WHAT IS BEING ASKED:
All entries below must be written out verbatim, and the images must be dropped.

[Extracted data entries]
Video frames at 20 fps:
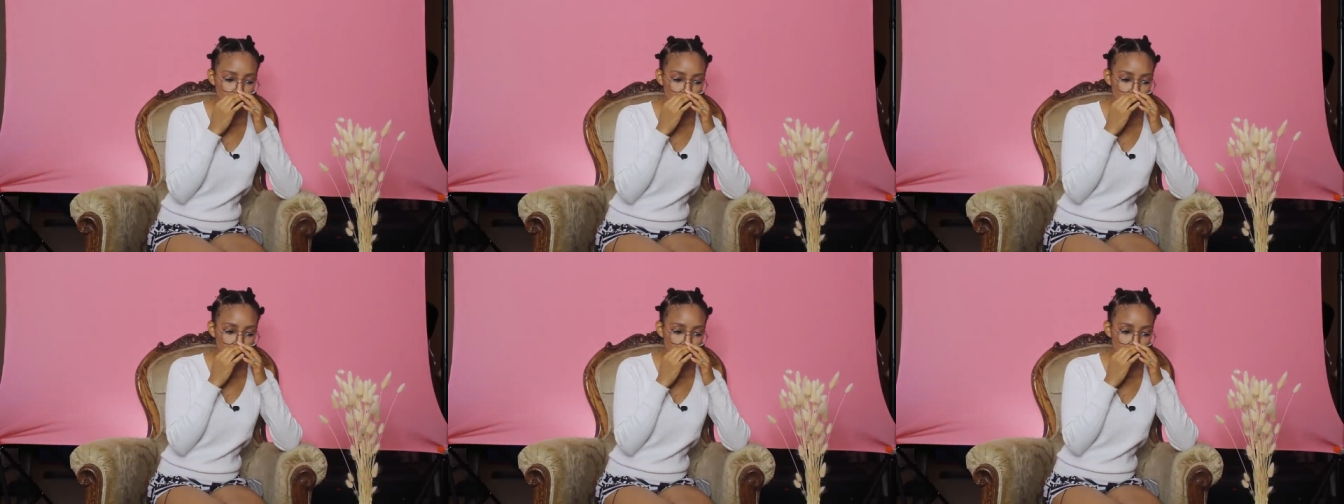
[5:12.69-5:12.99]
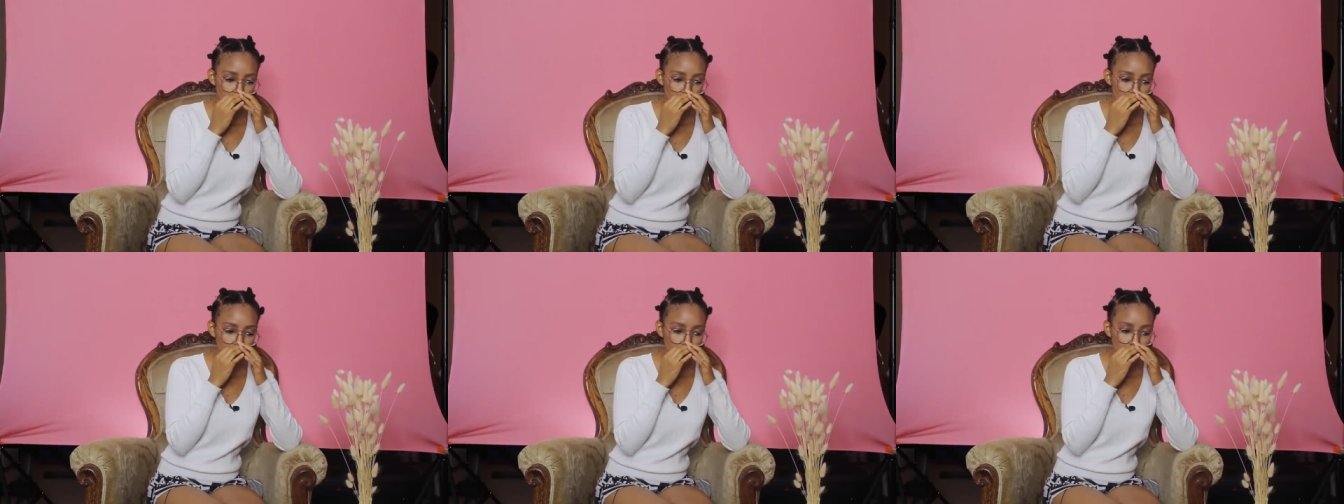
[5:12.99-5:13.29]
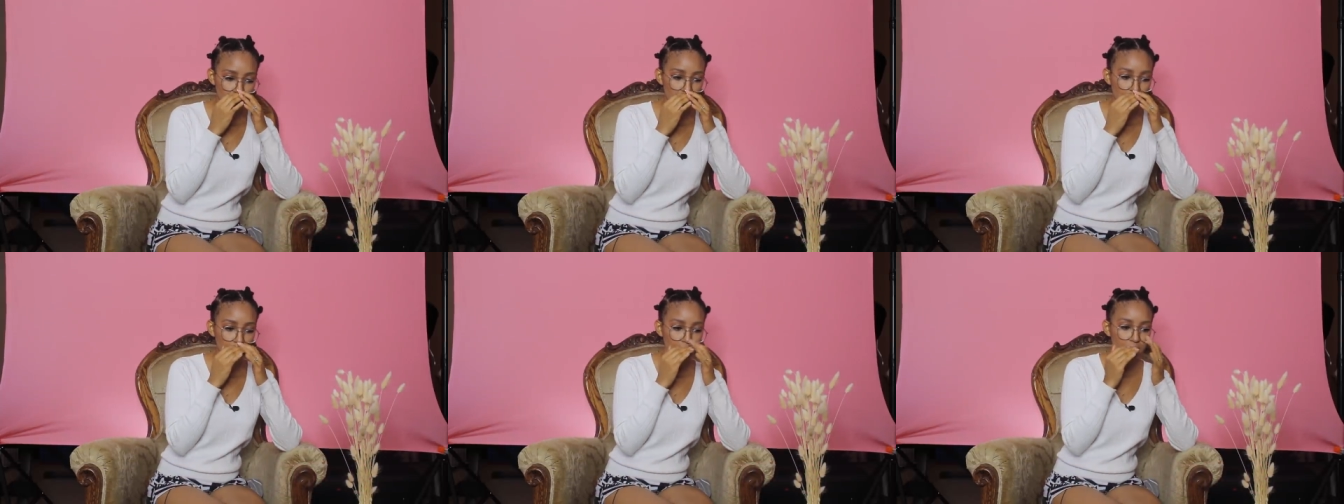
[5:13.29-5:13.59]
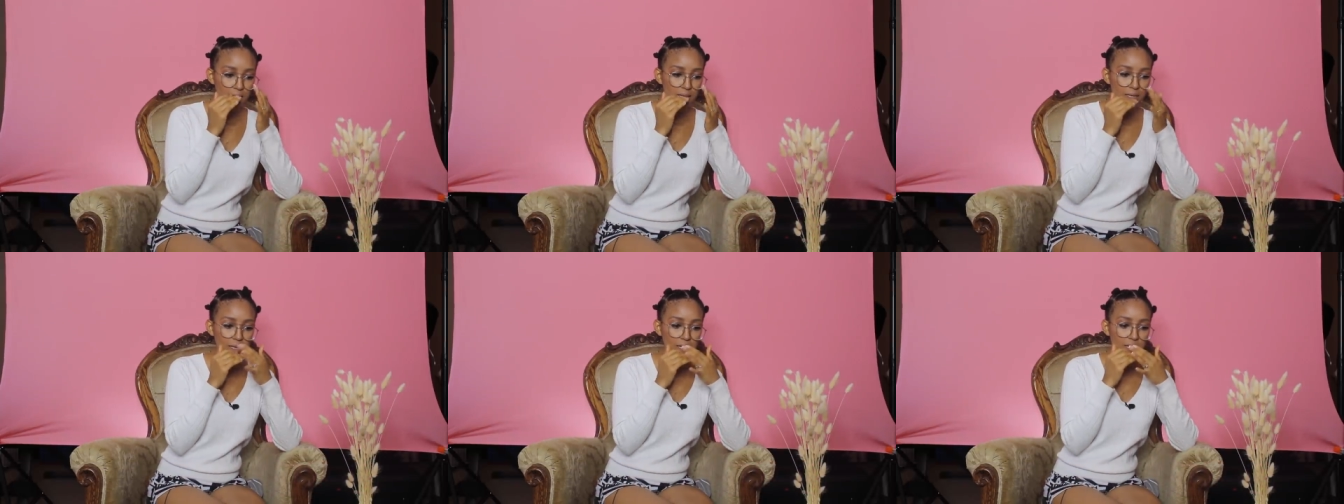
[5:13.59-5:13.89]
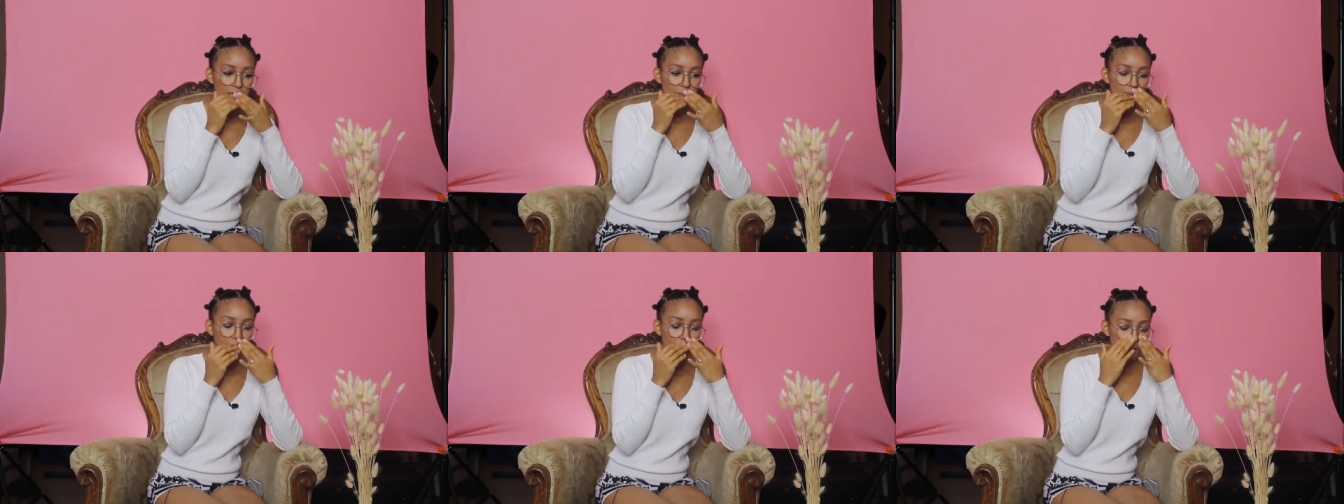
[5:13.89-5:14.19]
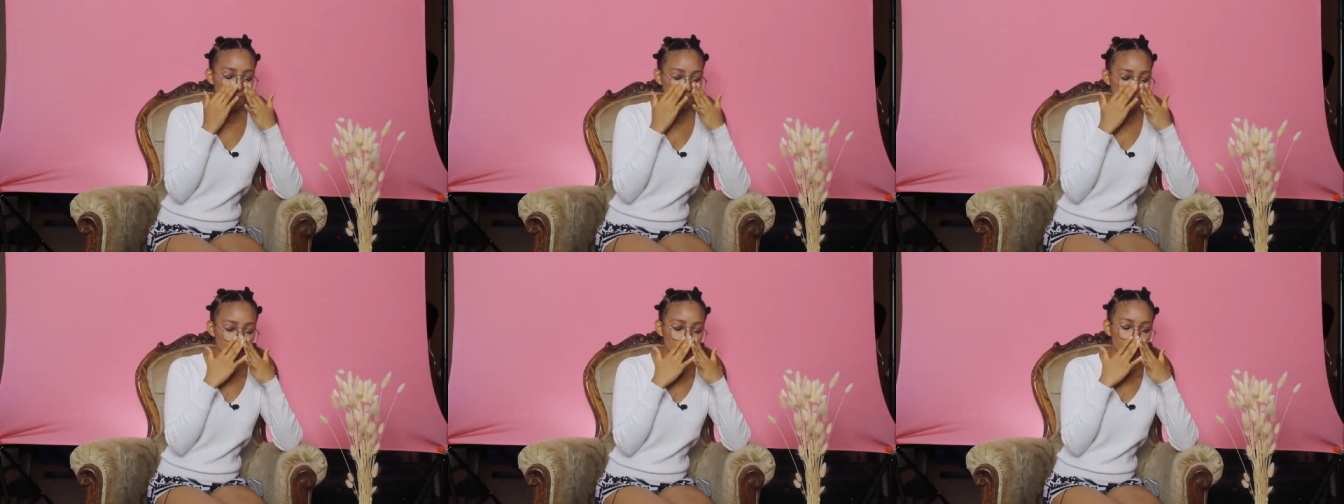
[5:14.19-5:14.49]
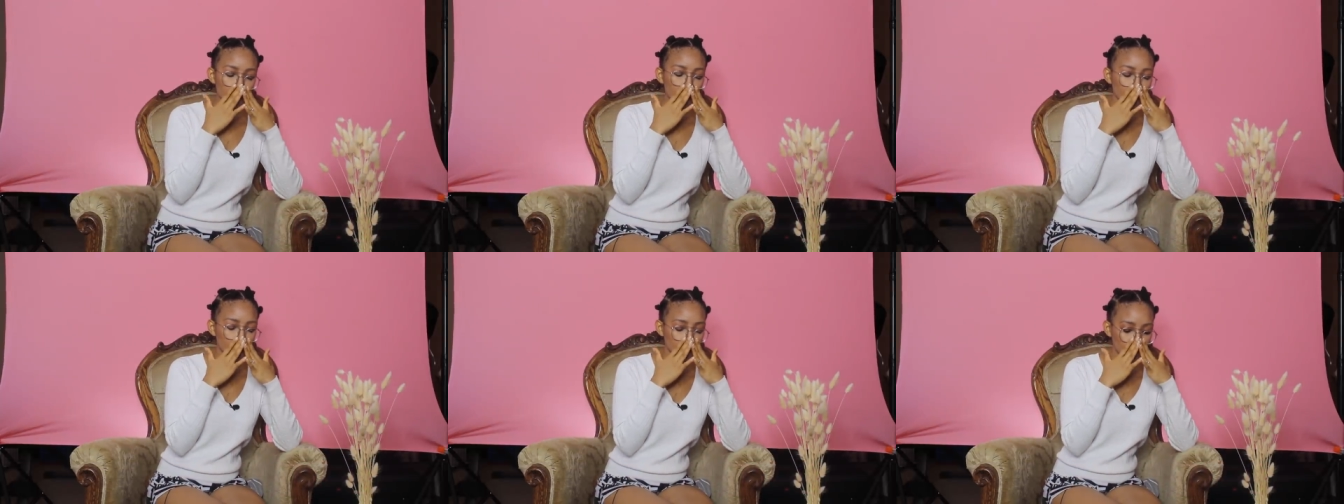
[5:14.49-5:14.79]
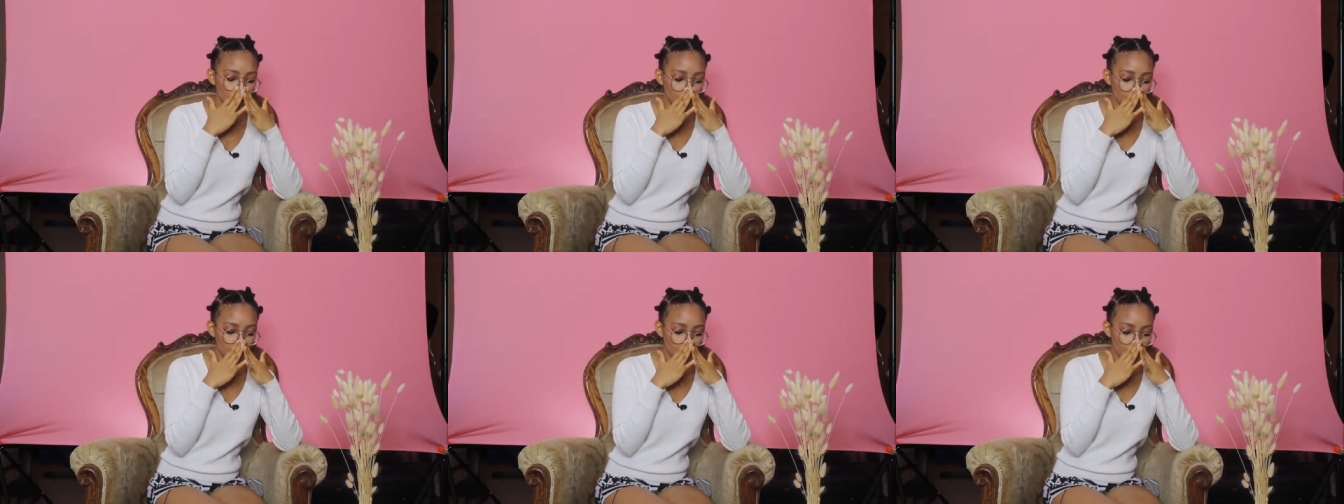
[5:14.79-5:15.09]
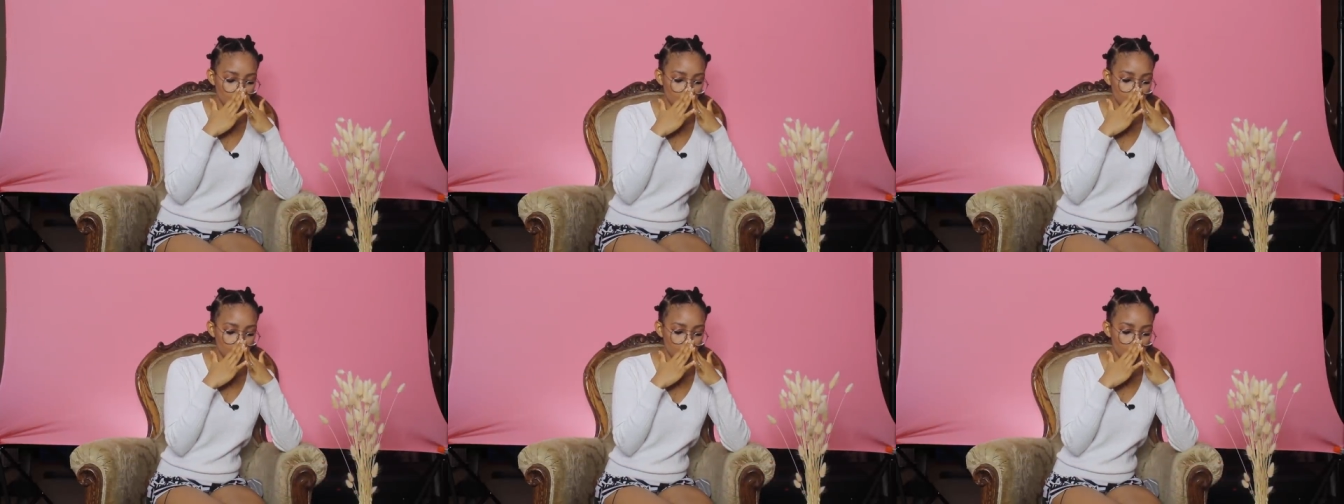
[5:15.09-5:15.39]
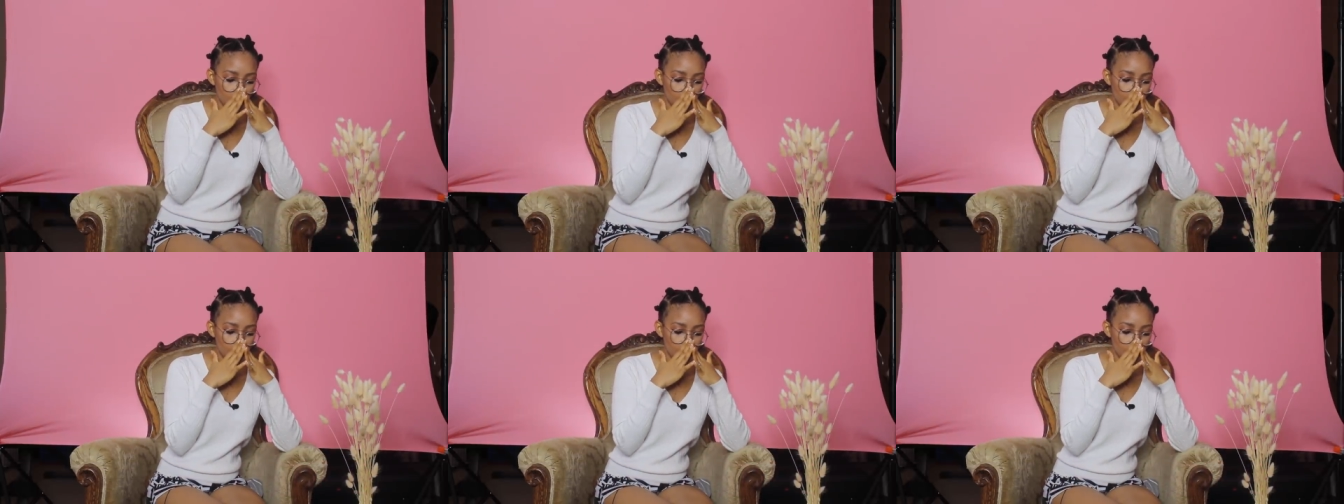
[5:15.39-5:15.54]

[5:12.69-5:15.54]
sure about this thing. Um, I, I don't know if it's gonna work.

WRITTEN SOLUTION:
Video frames at 20 fps:
[5:12.69-5:12.99]
[5:12.99-5:13.29]
[5:13.29-5:13.59]
[5:13.59-5:13.89]
[5:13.89-5:14.19]
[5:14.19-5:14.49]
[5:14.49-5:14.79]
[5:14.79-5:15.09]
[5:15.09-5:15.39]
[5:15.39-5:15.54]

[5:12.69-5:15.54]
sure about this thing. Um, I, I don't know if it's gonna work.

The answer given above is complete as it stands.